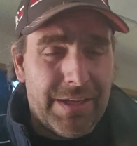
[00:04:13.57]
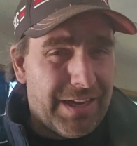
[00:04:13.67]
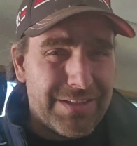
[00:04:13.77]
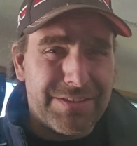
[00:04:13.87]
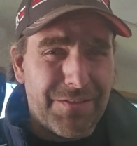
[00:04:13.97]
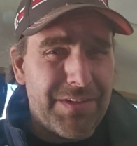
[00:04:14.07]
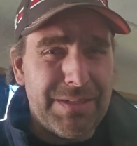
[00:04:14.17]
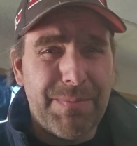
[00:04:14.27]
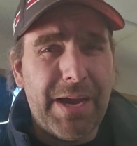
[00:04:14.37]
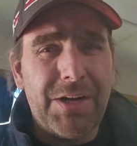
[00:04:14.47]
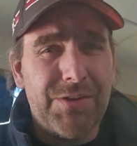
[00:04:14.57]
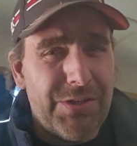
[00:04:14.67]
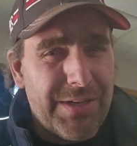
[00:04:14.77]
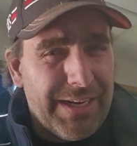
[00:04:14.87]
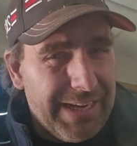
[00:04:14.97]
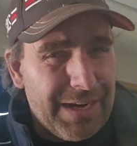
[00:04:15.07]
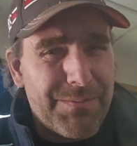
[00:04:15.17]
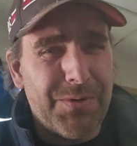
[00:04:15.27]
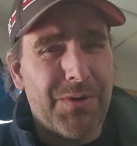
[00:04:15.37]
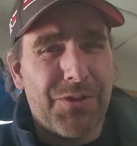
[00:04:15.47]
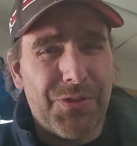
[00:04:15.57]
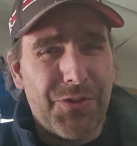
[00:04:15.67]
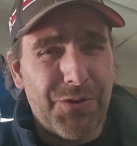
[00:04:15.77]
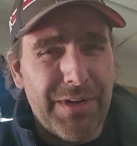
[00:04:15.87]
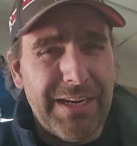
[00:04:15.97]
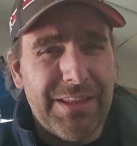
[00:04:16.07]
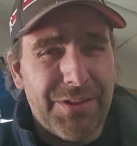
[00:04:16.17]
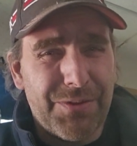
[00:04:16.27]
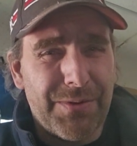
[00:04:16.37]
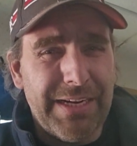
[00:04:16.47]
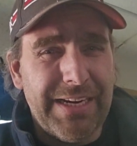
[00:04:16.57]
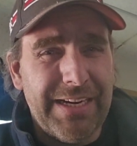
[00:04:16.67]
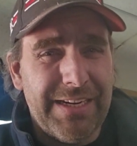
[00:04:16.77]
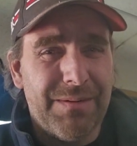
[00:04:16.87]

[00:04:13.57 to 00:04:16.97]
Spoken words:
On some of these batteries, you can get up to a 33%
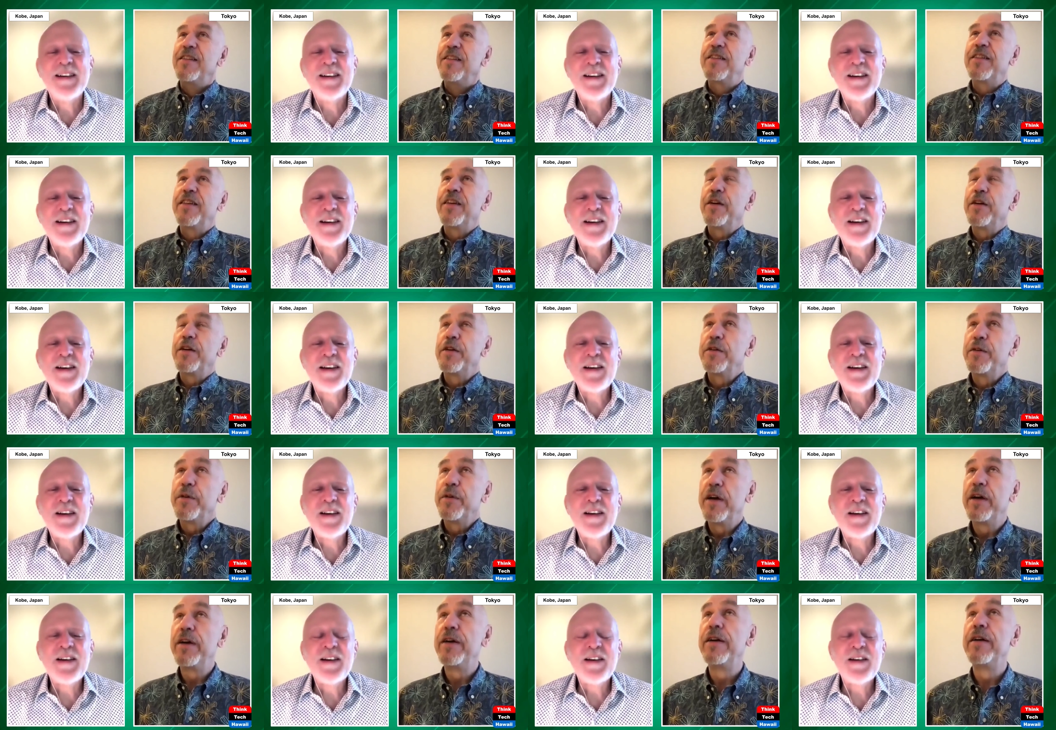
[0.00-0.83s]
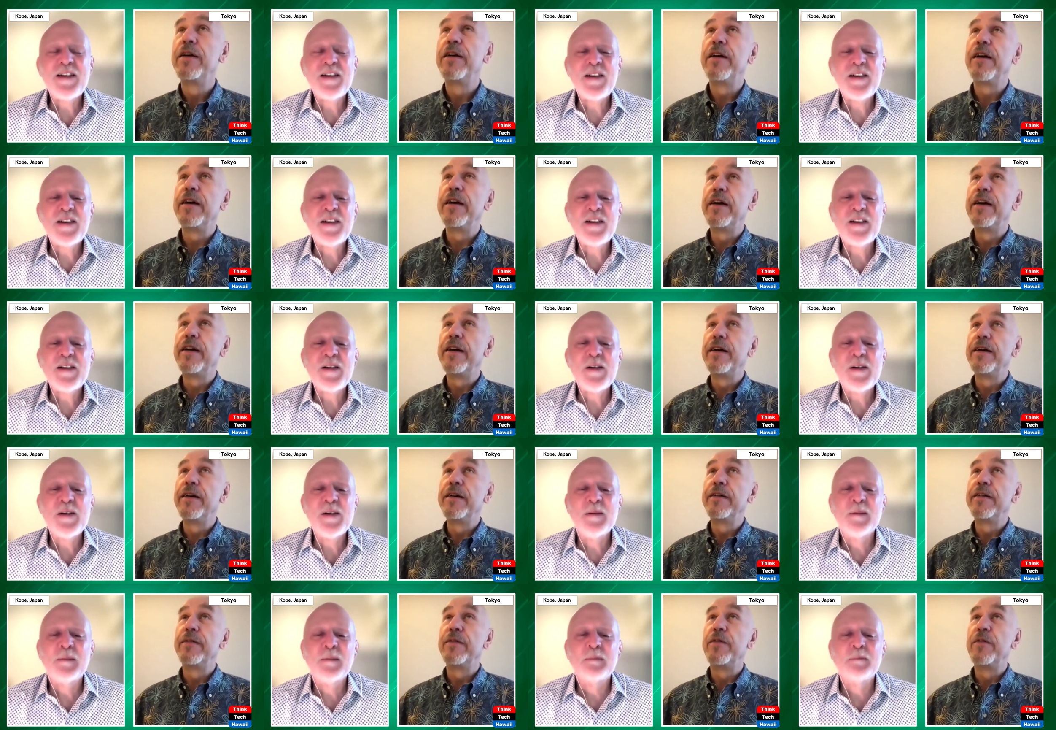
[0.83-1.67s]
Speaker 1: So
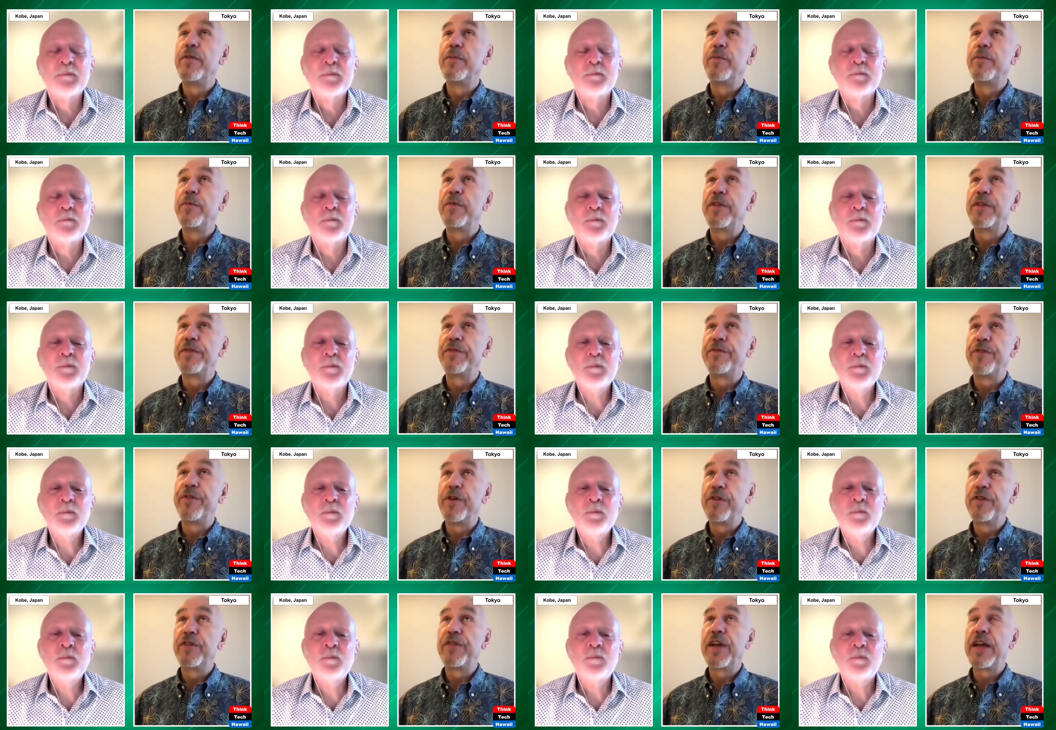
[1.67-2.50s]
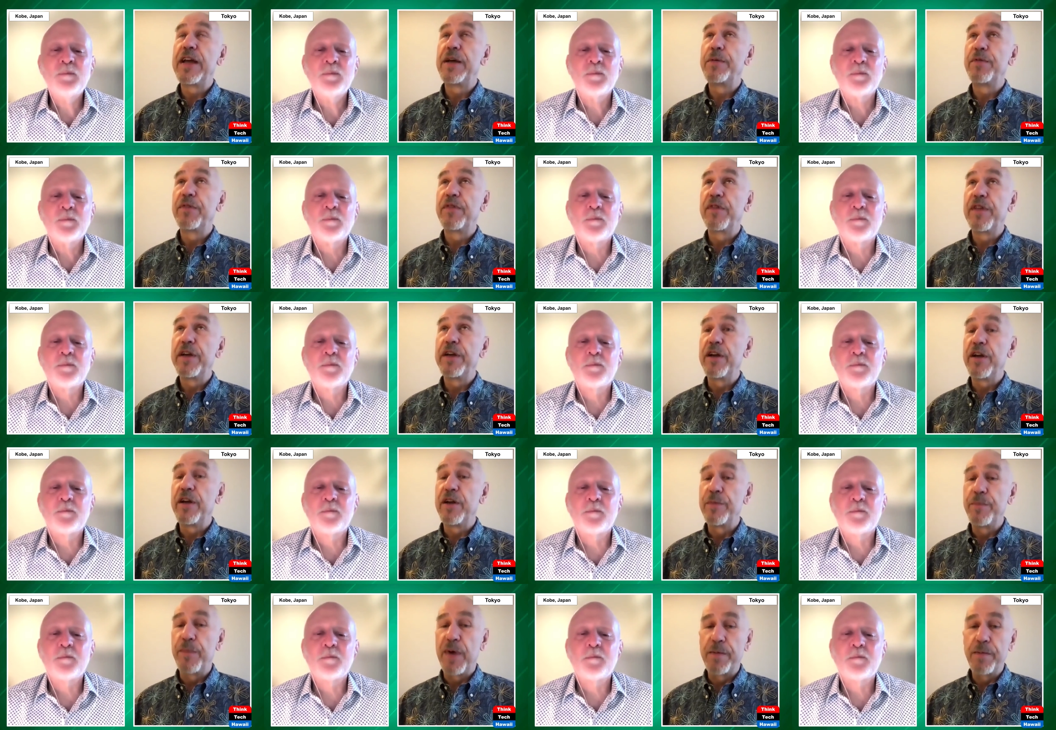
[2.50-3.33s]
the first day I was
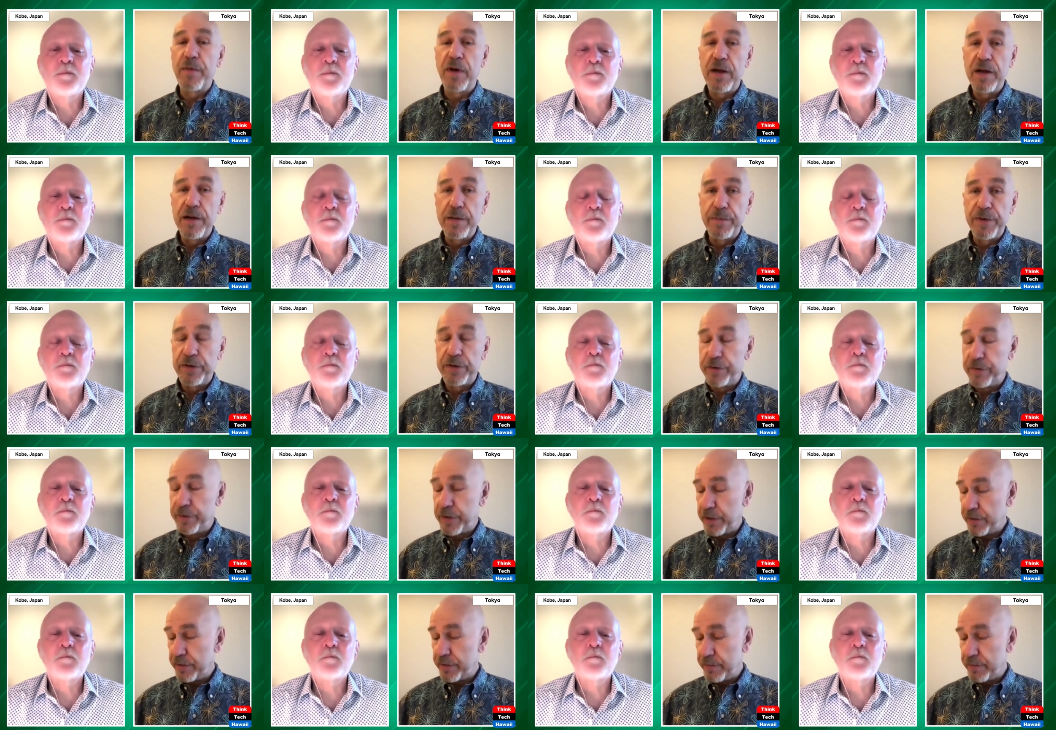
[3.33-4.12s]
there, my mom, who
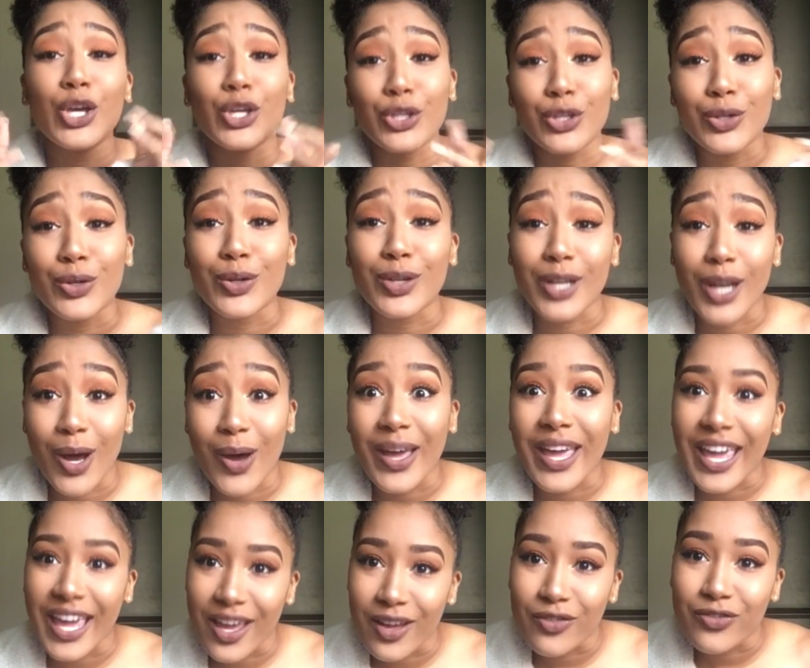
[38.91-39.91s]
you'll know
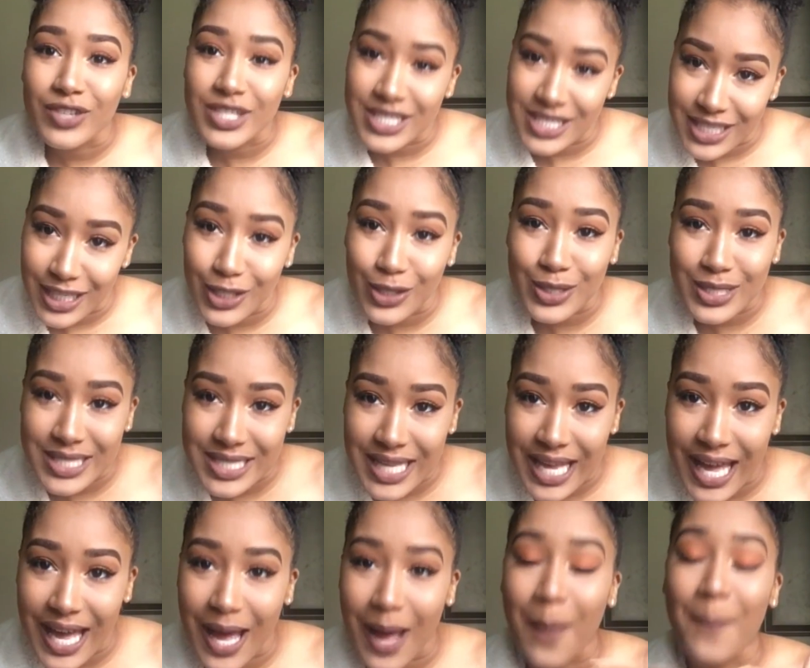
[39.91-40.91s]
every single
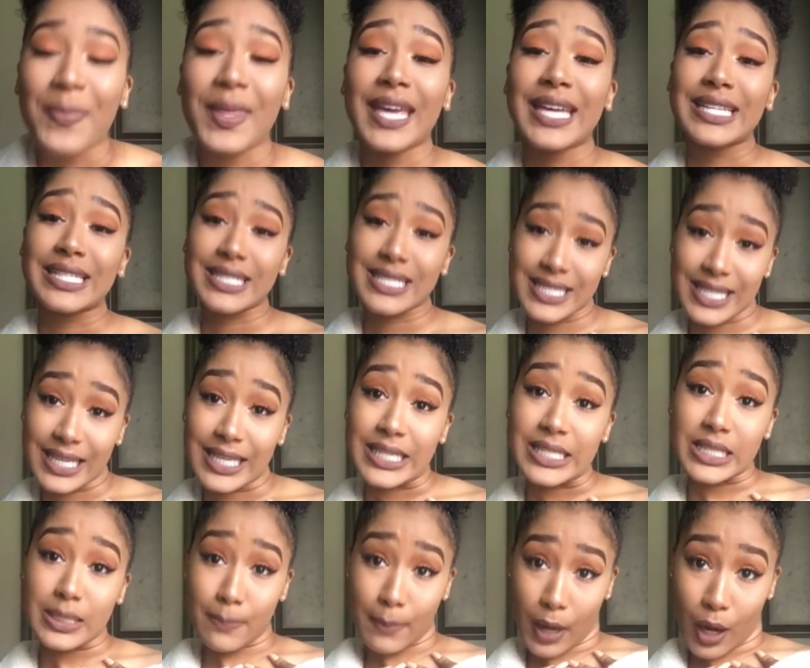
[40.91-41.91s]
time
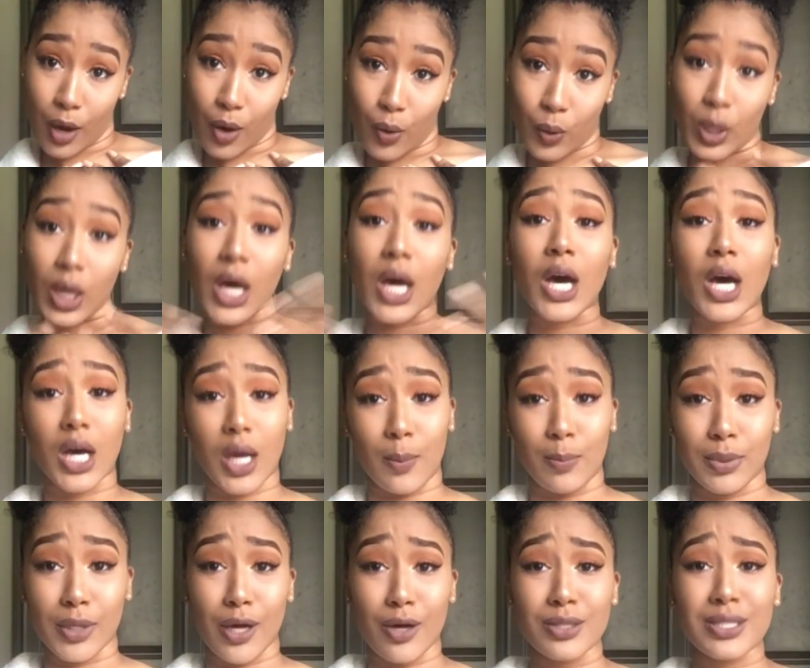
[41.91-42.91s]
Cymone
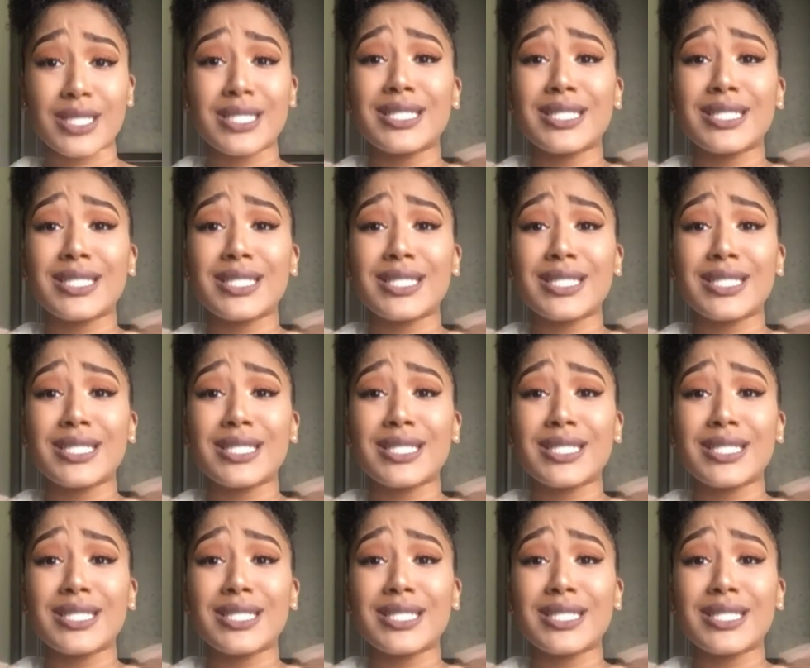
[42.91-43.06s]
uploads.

» **TASK DETAILS**: Could you reproduce every record above exactly, leaving out any pictures?

» **EXERCISE SOLUTION**:
[00:04:13.57]
[00:04:13.67]
[00:04:13.77]
[00:04:13.87]
[00:04:13.97]
[00:04:14.07]
[00:04:14.17]
[00:04:14.27]
[00:04:14.37]
[00:04:14.47]
[00:04:14.57]
[00:04:14.67]
[00:04:14.77]
[00:04:14.87]
[00:04:14.97]
[00:04:15.07]
[00:04:15.17]
[00:04:15.27]
[00:04:15.37]
[00:04:15.47]
[00:04:15.57]
[00:04:15.67]
[00:04:15.77]
[00:04:15.87]
[00:04:15.97]
[00:04:16.07]
[00:04:16.17]
[00:04:16.27]
[00:04:16.37]
[00:04:16.47]
[00:04:16.57]
[00:04:16.67]
[00:04:16.77]
[00:04:16.87]

[00:04:13.57 to 00:04:16.97]
Spoken words:
On some of these batteries, you can get up to a 33%
[0.00-0.83s]
[0.83-1.67s]
Speaker 1: So
[1.67-2.50s]
[2.50-3.33s]
the first day I was
[3.33-4.12s]
there, my mom, who
[38.91-39.91s]
you'll know
[39.91-40.91s]
every single
[40.91-41.91s]
time
[41.91-42.91s]
Cymone
[42.91-43.06s]
uploads.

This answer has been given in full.